TASK ITEM
Below is some data; print it all back exactly.

DATA
****

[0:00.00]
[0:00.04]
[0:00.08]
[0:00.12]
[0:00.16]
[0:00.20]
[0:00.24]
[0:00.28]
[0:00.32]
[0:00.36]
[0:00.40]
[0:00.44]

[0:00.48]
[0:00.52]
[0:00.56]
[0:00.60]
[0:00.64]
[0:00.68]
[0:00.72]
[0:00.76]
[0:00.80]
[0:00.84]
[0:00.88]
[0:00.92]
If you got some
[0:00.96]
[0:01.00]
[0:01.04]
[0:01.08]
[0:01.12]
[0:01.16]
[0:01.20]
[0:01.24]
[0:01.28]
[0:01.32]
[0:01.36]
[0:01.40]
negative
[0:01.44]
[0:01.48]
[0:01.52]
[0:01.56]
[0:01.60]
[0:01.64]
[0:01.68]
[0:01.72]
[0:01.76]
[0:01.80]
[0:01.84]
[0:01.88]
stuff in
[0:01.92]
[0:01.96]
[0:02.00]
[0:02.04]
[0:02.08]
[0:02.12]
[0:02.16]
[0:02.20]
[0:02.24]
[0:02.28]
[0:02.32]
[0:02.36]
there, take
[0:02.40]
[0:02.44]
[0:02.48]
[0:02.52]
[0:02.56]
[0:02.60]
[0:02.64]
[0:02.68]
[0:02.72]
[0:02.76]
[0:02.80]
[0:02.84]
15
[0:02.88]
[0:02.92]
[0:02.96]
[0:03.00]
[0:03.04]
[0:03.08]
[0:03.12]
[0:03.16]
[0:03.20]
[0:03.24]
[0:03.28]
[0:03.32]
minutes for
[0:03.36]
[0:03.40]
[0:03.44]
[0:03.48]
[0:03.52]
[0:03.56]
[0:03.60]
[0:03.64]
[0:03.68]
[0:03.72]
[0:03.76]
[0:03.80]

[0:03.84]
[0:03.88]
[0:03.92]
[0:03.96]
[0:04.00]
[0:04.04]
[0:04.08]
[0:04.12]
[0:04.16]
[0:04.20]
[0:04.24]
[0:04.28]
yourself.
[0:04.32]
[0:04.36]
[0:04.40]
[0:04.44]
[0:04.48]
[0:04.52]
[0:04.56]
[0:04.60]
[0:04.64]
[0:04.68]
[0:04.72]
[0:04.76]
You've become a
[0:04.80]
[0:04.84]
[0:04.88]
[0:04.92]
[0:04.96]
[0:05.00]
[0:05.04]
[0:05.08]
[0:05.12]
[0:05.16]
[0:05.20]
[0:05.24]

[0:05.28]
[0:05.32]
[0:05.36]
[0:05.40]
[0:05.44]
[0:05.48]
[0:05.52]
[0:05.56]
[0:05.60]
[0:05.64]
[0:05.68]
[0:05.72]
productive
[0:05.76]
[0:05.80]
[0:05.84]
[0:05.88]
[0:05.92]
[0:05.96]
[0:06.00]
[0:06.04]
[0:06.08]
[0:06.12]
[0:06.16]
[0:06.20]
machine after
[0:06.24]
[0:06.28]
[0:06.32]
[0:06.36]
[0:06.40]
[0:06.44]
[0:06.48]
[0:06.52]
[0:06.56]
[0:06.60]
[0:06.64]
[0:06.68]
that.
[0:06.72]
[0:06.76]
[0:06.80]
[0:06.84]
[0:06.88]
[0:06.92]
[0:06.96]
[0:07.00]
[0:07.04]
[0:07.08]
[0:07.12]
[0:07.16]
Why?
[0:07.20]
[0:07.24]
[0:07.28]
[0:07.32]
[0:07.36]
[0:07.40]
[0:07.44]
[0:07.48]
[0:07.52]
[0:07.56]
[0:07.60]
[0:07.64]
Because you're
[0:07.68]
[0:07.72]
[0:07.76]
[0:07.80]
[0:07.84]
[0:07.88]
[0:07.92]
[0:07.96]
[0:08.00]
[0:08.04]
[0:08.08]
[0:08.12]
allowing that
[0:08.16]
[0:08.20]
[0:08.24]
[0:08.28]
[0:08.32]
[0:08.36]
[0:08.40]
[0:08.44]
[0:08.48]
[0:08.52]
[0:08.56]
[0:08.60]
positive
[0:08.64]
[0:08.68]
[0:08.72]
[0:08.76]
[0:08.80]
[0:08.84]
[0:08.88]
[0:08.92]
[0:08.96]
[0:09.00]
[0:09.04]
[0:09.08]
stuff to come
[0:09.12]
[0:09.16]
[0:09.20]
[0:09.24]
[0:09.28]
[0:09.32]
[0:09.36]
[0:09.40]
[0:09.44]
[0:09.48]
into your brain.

****

THE ANSWER
[0:00.00]
[0:00.04]
[0:00.08]
[0:00.12]
[0:00.16]
[0:00.20]
[0:00.24]
[0:00.28]
[0:00.32]
[0:00.36]
[0:00.40]
[0:00.44]

[0:00.48]
[0:00.52]
[0:00.56]
[0:00.60]
[0:00.64]
[0:00.68]
[0:00.72]
[0:00.76]
[0:00.80]
[0:00.84]
[0:00.88]
[0:00.92]
If you got some
[0:00.96]
[0:01.00]
[0:01.04]
[0:01.08]
[0:01.12]
[0:01.16]
[0:01.20]
[0:01.24]
[0:01.28]
[0:01.32]
[0:01.36]
[0:01.40]
negative
[0:01.44]
[0:01.48]
[0:01.52]
[0:01.56]
[0:01.60]
[0:01.64]
[0:01.68]
[0:01.72]
[0:01.76]
[0:01.80]
[0:01.84]
[0:01.88]
stuff in
[0:01.92]
[0:01.96]
[0:02.00]
[0:02.04]
[0:02.08]
[0:02.12]
[0:02.16]
[0:02.20]
[0:02.24]
[0:02.28]
[0:02.32]
[0:02.36]
there, take
[0:02.40]
[0:02.44]
[0:02.48]
[0:02.52]
[0:02.56]
[0:02.60]
[0:02.64]
[0:02.68]
[0:02.72]
[0:02.76]
[0:02.80]
[0:02.84]
15
[0:02.88]
[0:02.92]
[0:02.96]
[0:03.00]
[0:03.04]
[0:03.08]
[0:03.12]
[0:03.16]
[0:03.20]
[0:03.24]
[0:03.28]
[0:03.32]
minutes for
[0:03.36]
[0:03.40]
[0:03.44]
[0:03.48]
[0:03.52]
[0:03.56]
[0:03.60]
[0:03.64]
[0:03.68]
[0:03.72]
[0:03.76]
[0:03.80]

[0:03.84]
[0:03.88]
[0:03.92]
[0:03.96]
[0:04.00]
[0:04.04]
[0:04.08]
[0:04.12]
[0:04.16]
[0:04.20]
[0:04.24]
[0:04.28]
yourself.
[0:04.32]
[0:04.36]
[0:04.40]
[0:04.44]
[0:04.48]
[0:04.52]
[0:04.56]
[0:04.60]
[0:04.64]
[0:04.68]
[0:04.72]
[0:04.76]
You've become a
[0:04.80]
[0:04.84]
[0:04.88]
[0:04.92]
[0:04.96]
[0:05.00]
[0:05.04]
[0:05.08]
[0:05.12]
[0:05.16]
[0:05.20]
[0:05.24]

[0:05.28]
[0:05.32]
[0:05.36]
[0:05.40]
[0:05.44]
[0:05.48]
[0:05.52]
[0:05.56]
[0:05.60]
[0:05.64]
[0:05.68]
[0:05.72]
productive
[0:05.76]
[0:05.80]
[0:05.84]
[0:05.88]
[0:05.92]
[0:05.96]
[0:06.00]
[0:06.04]
[0:06.08]
[0:06.12]
[0:06.16]
[0:06.20]
machine after
[0:06.24]
[0:06.28]
[0:06.32]
[0:06.36]
[0:06.40]
[0:06.44]
[0:06.48]
[0:06.52]
[0:06.56]
[0:06.60]
[0:06.64]
[0:06.68]
that.
[0:06.72]
[0:06.76]
[0:06.80]
[0:06.84]
[0:06.88]
[0:06.92]
[0:06.96]
[0:07.00]
[0:07.04]
[0:07.08]
[0:07.12]
[0:07.16]
Why?
[0:07.20]
[0:07.24]
[0:07.28]
[0:07.32]
[0:07.36]
[0:07.40]
[0:07.44]
[0:07.48]
[0:07.52]
[0:07.56]
[0:07.60]
[0:07.64]
Because you're
[0:07.68]
[0:07.72]
[0:07.76]
[0:07.80]
[0:07.84]
[0:07.88]
[0:07.92]
[0:07.96]
[0:08.00]
[0:08.04]
[0:08.08]
[0:08.12]
allowing that
[0:08.16]
[0:08.20]
[0:08.24]
[0:08.28]
[0:08.32]
[0:08.36]
[0:08.40]
[0:08.44]
[0:08.48]
[0:08.52]
[0:08.56]
[0:08.60]
positive
[0:08.64]
[0:08.68]
[0:08.72]
[0:08.76]
[0:08.80]
[0:08.84]
[0:08.88]
[0:08.92]
[0:08.96]
[0:09.00]
[0:09.04]
[0:09.08]
stuff to come
[0:09.12]
[0:09.16]
[0:09.20]
[0:09.24]
[0:09.28]
[0:09.32]
[0:09.36]
[0:09.40]
[0:09.44]
[0:09.48]
into your brain.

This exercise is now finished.